__Your task__. The answer is to consist only of an exact retyping of the lines from the one containing "[10:39.73-10:39.93]" to the end of the entries, without pictures.

=== Begin Enclosure ===

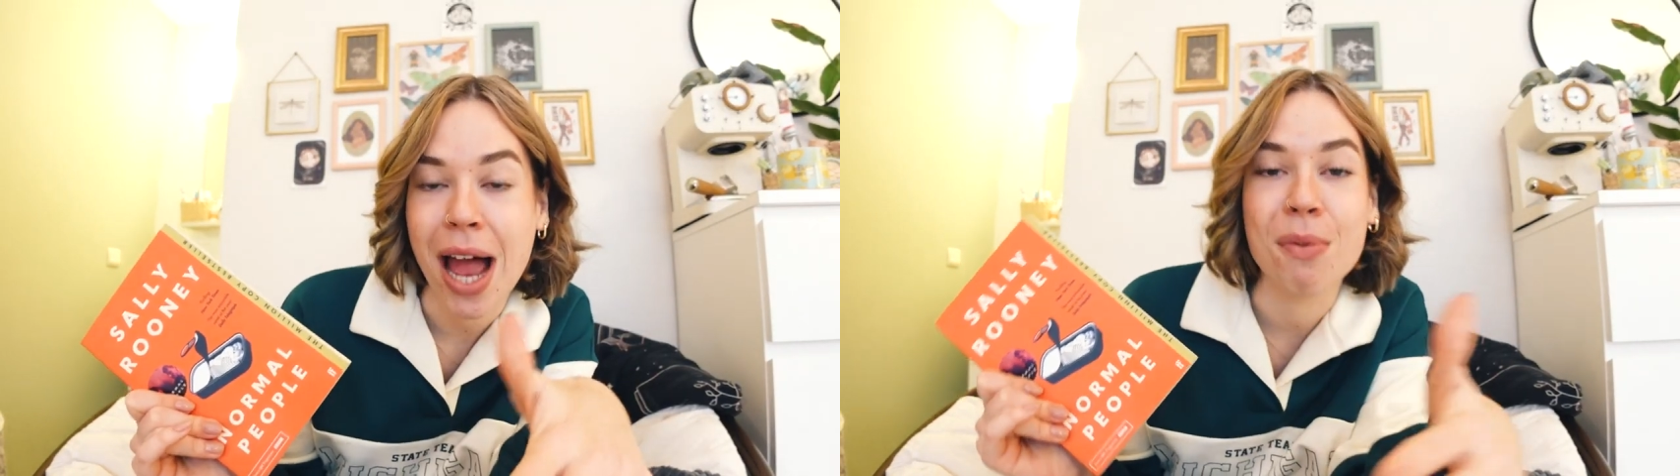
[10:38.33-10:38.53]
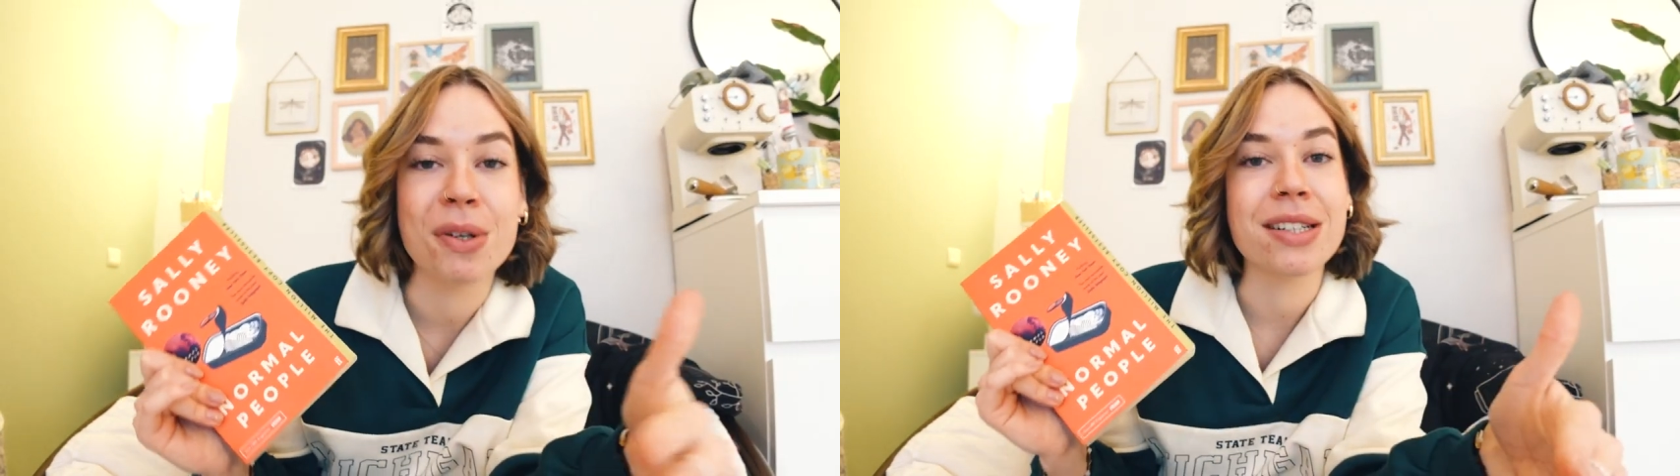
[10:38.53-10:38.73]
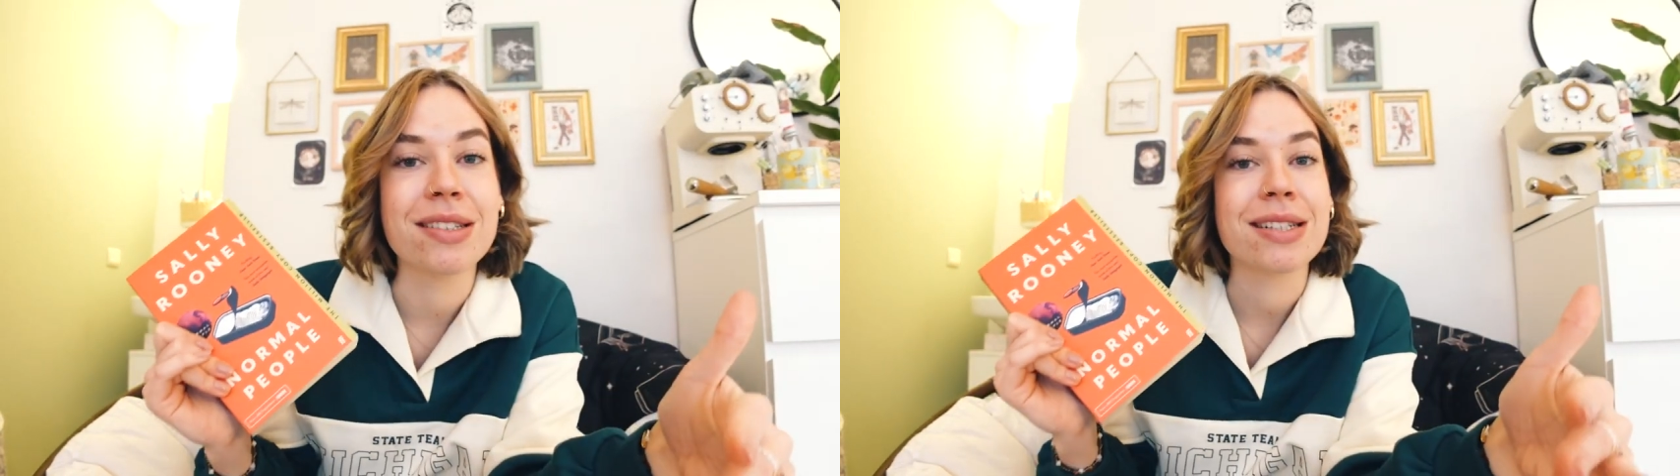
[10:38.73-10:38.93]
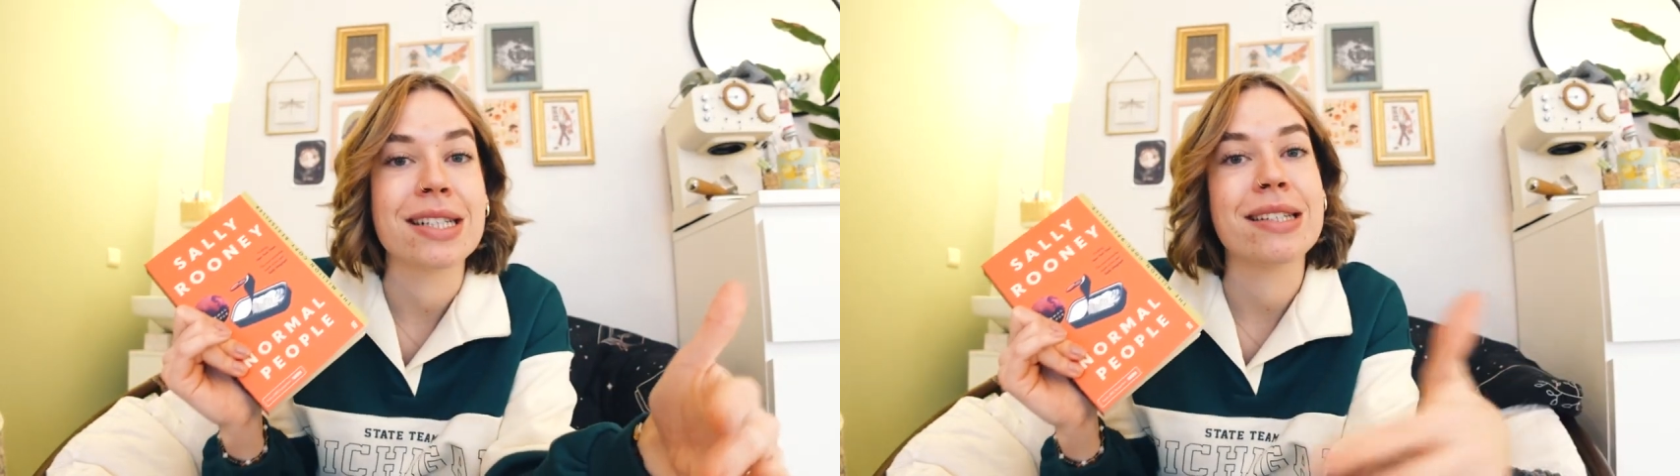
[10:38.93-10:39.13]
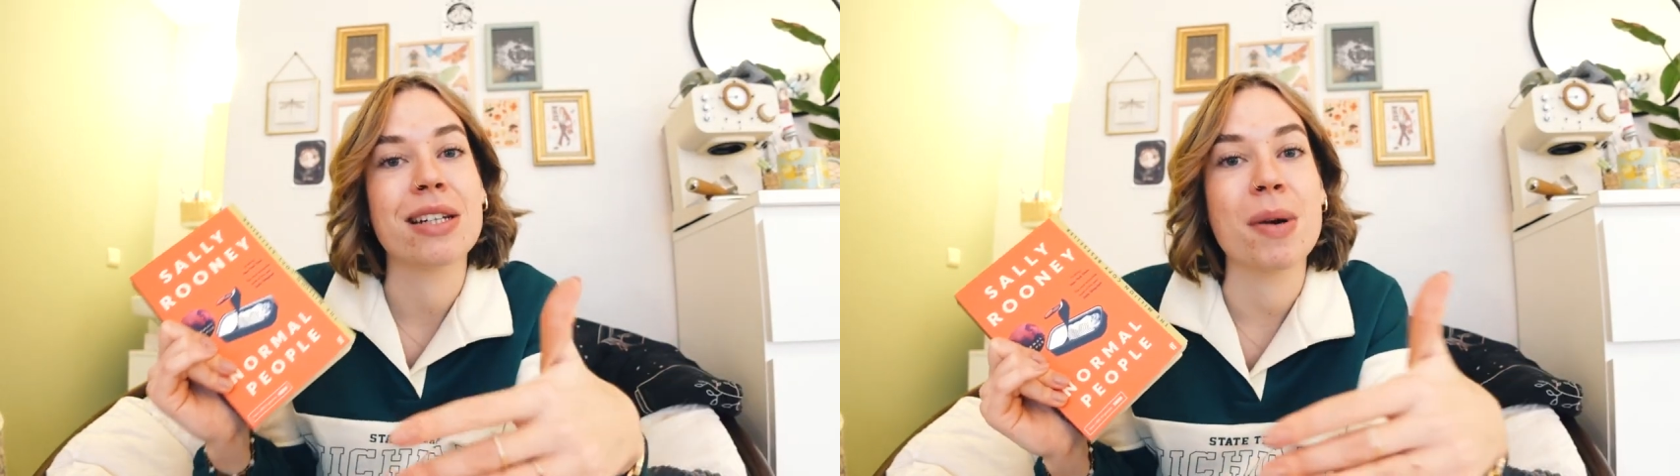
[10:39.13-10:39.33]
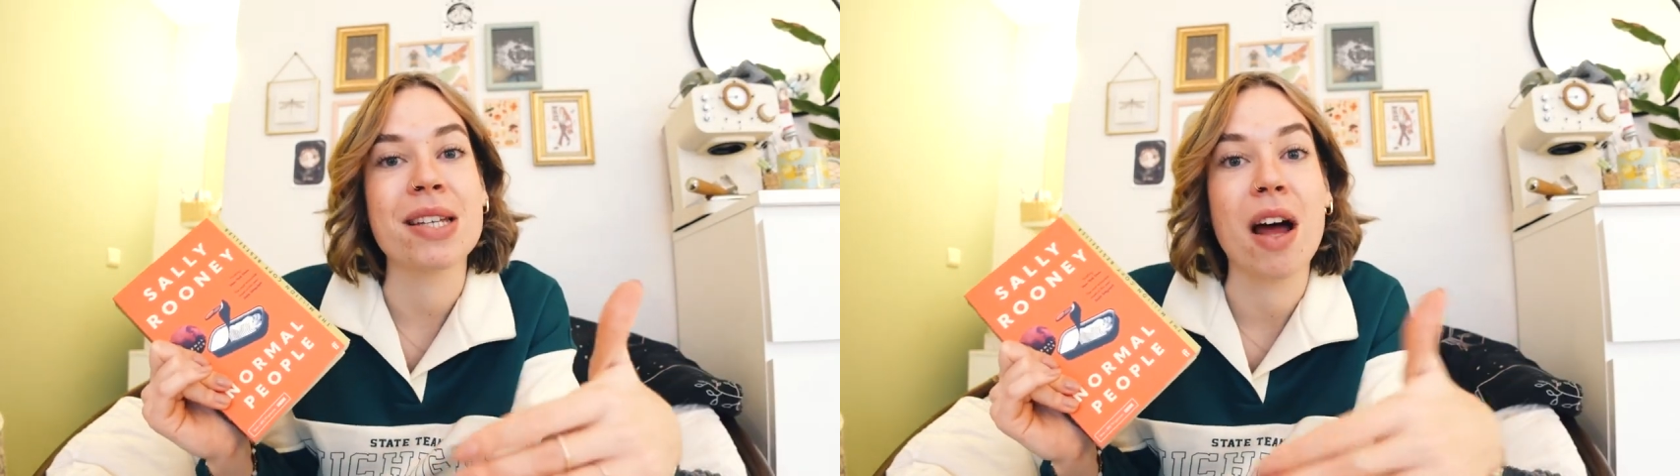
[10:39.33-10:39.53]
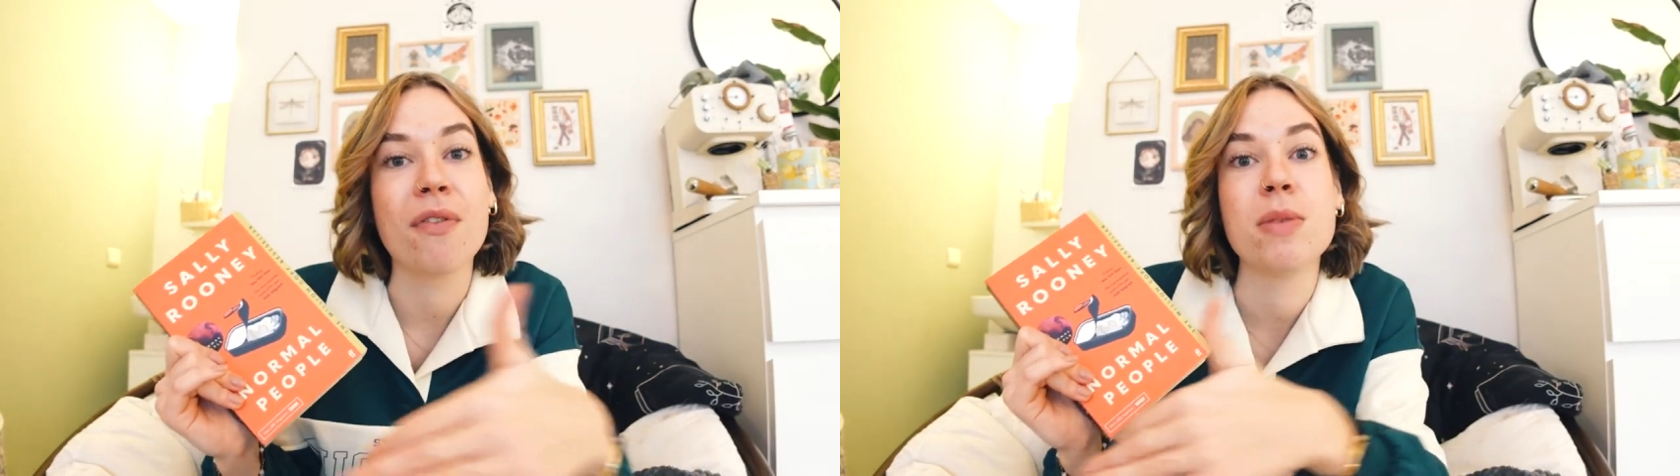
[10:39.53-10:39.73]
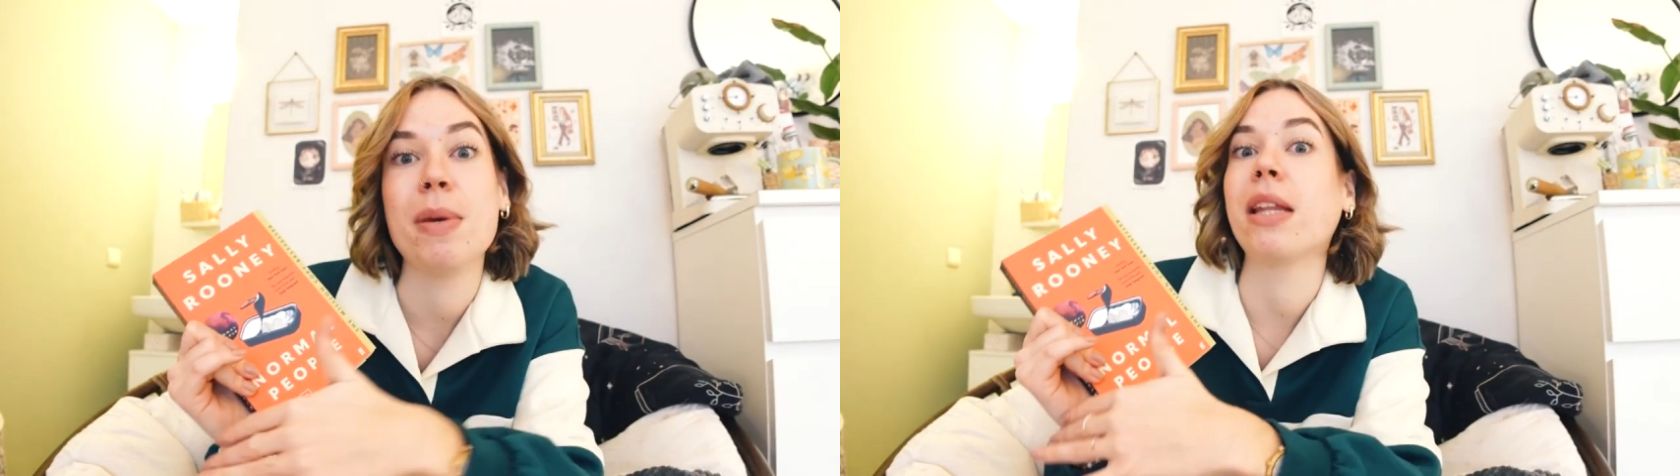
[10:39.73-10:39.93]
I wouldn't consider
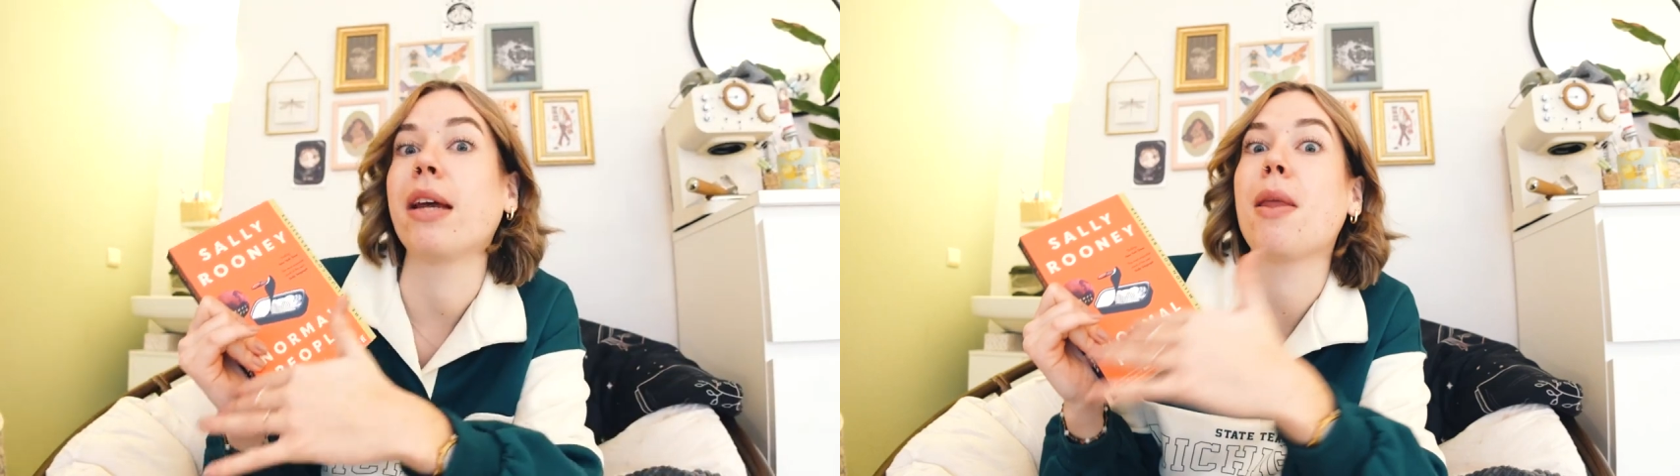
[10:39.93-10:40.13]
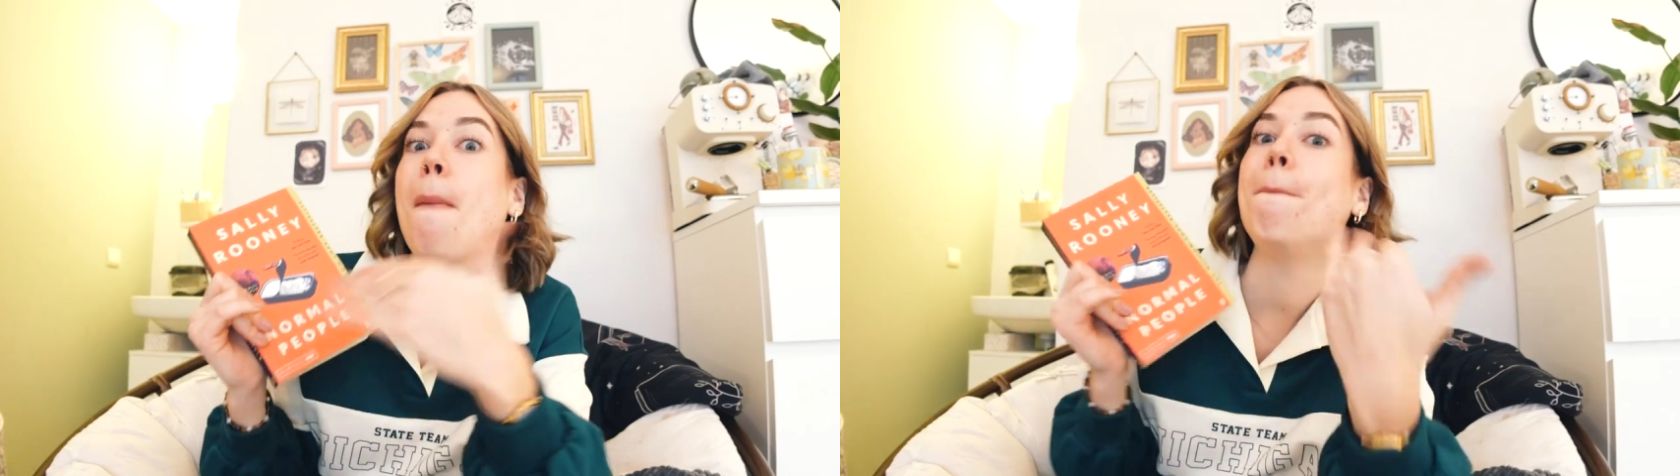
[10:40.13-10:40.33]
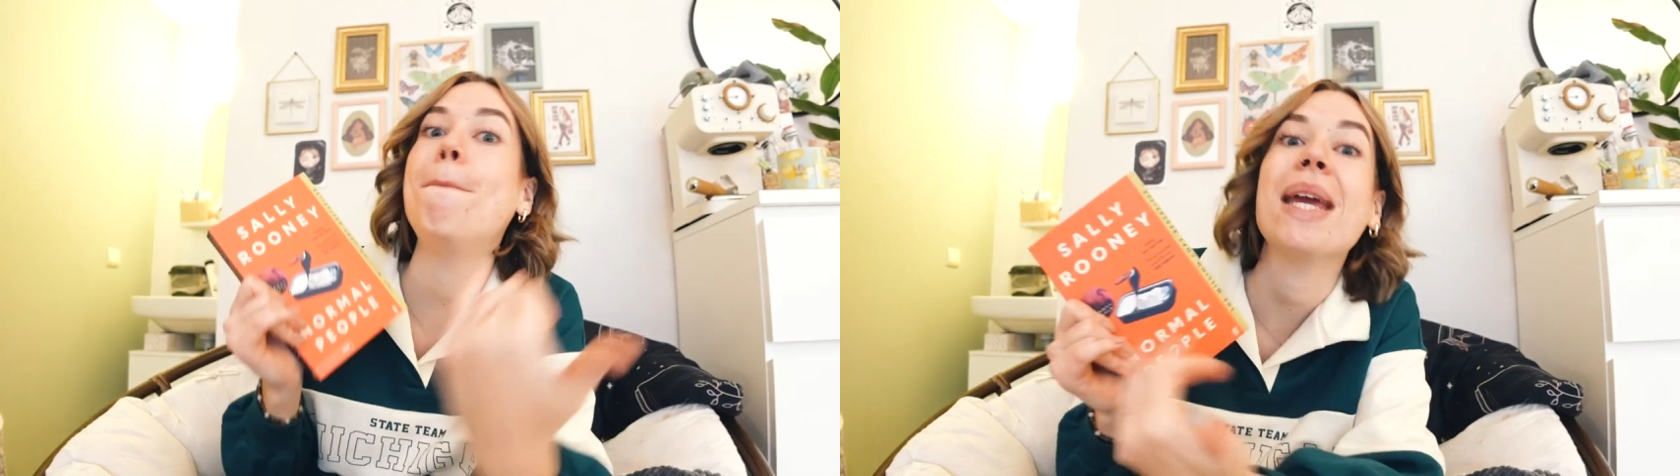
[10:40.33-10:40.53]
myself to be like the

=== End Enclosure ===

__Response__.
[10:39.73-10:39.93]
I wouldn't consider
[10:39.93-10:40.13]
[10:40.13-10:40.33]
[10:40.33-10:40.53]
myself to be like the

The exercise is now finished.